Salman Kazmi, Area Vice-President, META, BMC Helix
The discussion needs to change from experimentation to responsibility as AI becomes increasingly integrated into business operations. Only when smart technology is implemented with established boundaries for data, security, and governance does it become useful. At BMC Helix, we think that transparent, human oversight, and securely designed architectures are the first steps towards responsible AI.
Businesses require trustworthy AI, not just more of it. This means safeguarding sensitive data, coordinating automation with business objectives, and making sure AI enhances human accountability rather than replacing it. Our goal is to provide scalable, compliant, and enterprise-specific agentic and generative AI capabilities.
The safe, moral, and efficient adoption of AI will determine its future, not how quickly it is implemented.

Ahmad Shakora, Group Vice President – META, Cloudera Middle East
Safer Internet Day 2026 underscores how the focus has shifted from password hygiene to responsible AI governance. Cloudera’s Enterprise AI Survey reveals that 59% of IT leaders in the UAE have integrated AI into core processes, yet only 16% say it is fully embedded — highlighting a clear maturity gap.

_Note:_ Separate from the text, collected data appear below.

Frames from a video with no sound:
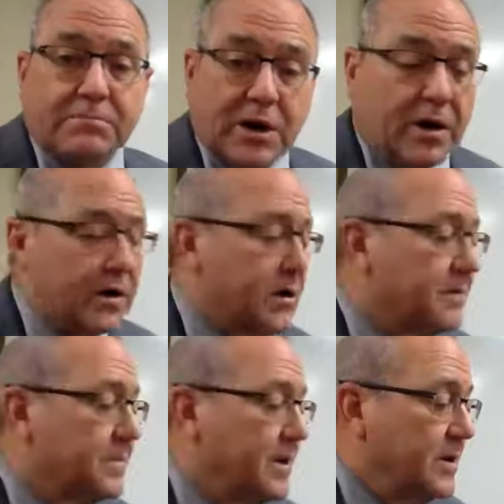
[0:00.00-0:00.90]
book,
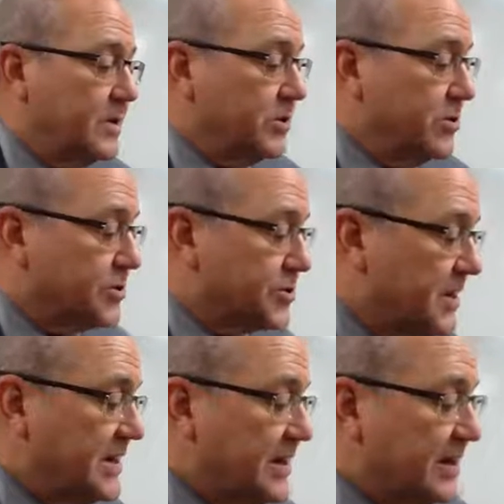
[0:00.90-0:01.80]
you'll
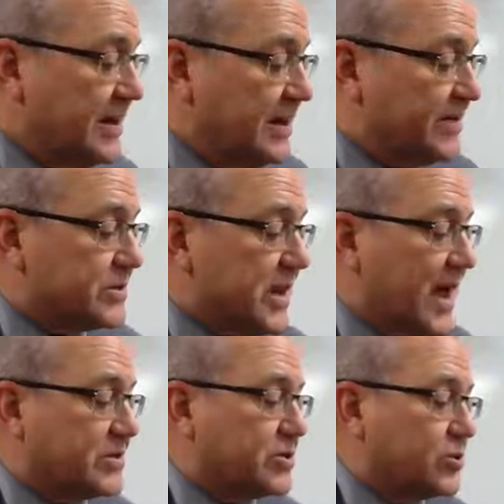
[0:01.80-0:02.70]
see that he
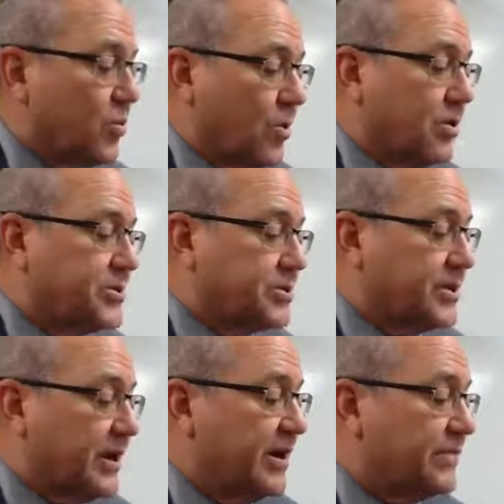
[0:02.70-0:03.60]
emphasizes the words in
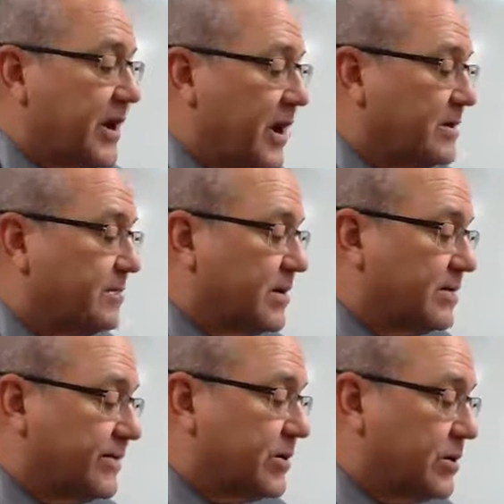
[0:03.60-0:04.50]
the left column are
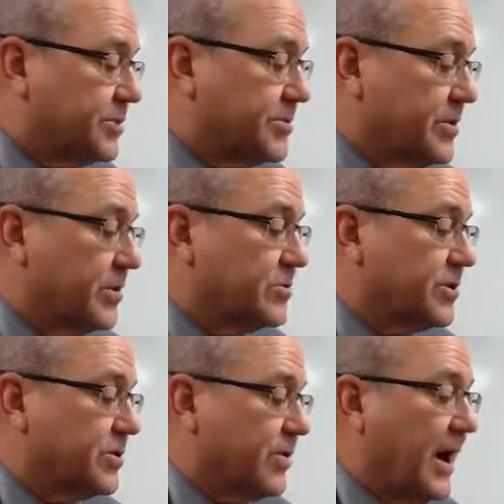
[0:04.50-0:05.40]
verbs and those
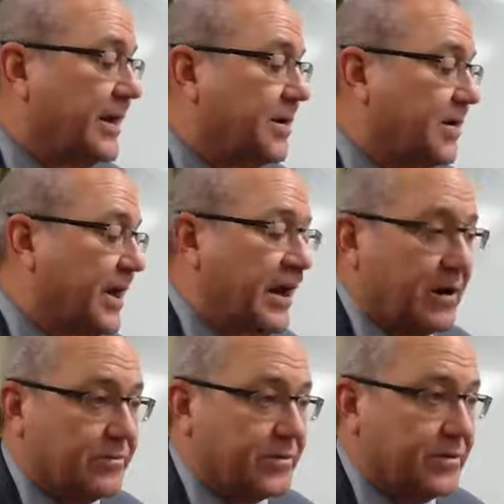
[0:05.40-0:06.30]
on the right are
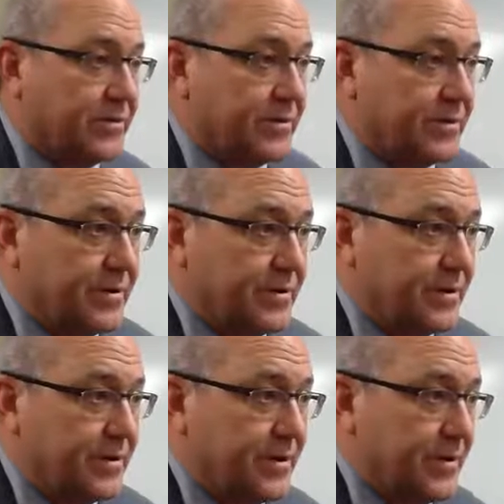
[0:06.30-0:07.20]
nouns.
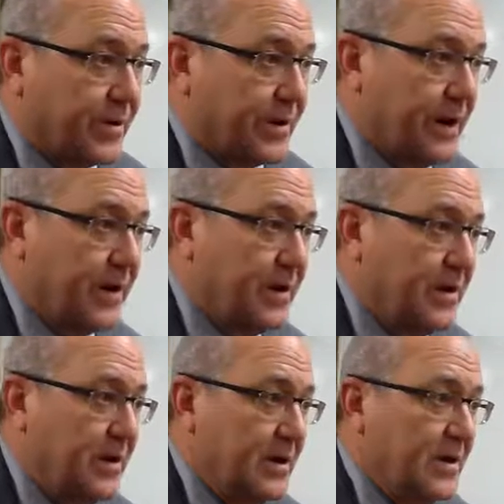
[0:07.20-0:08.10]
Okay?
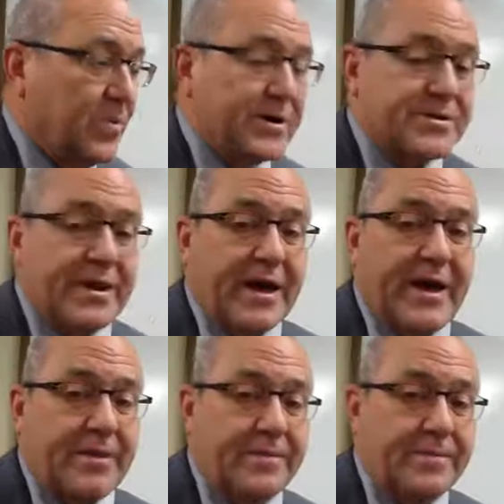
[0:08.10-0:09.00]
What is a
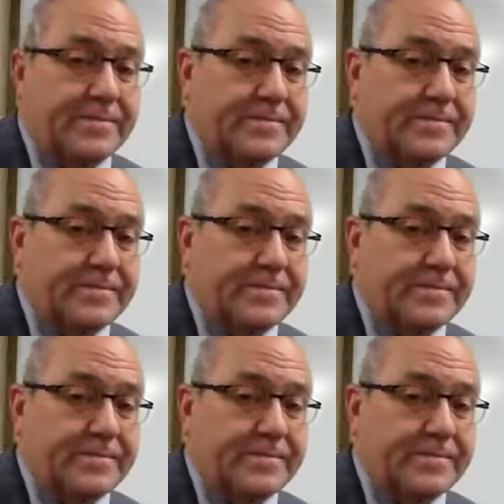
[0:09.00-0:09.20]
noun?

As organisations increasingly operate as data-driven businesses, expanded AI usage also widens the attack surface. A single breach today does more than trigger penalties; it erodes brand trust. Reactive security models are no longer enough in environments where AI continuously processes data across cloud, on-premises, and edge systems.
Private AI offers a path forward. By keeping model inputs and outputs within the enterprise environment — bringing compute to the data — organisations can innovate without compromising compliance.
Visibility remains critical. Enterprises cannot govern what they cannot see, making unified data platforms and clear lineage essential. Ultimately, security must be embedded by design. The organisations that succeed will treat AI as private, governed, and secure from the outset.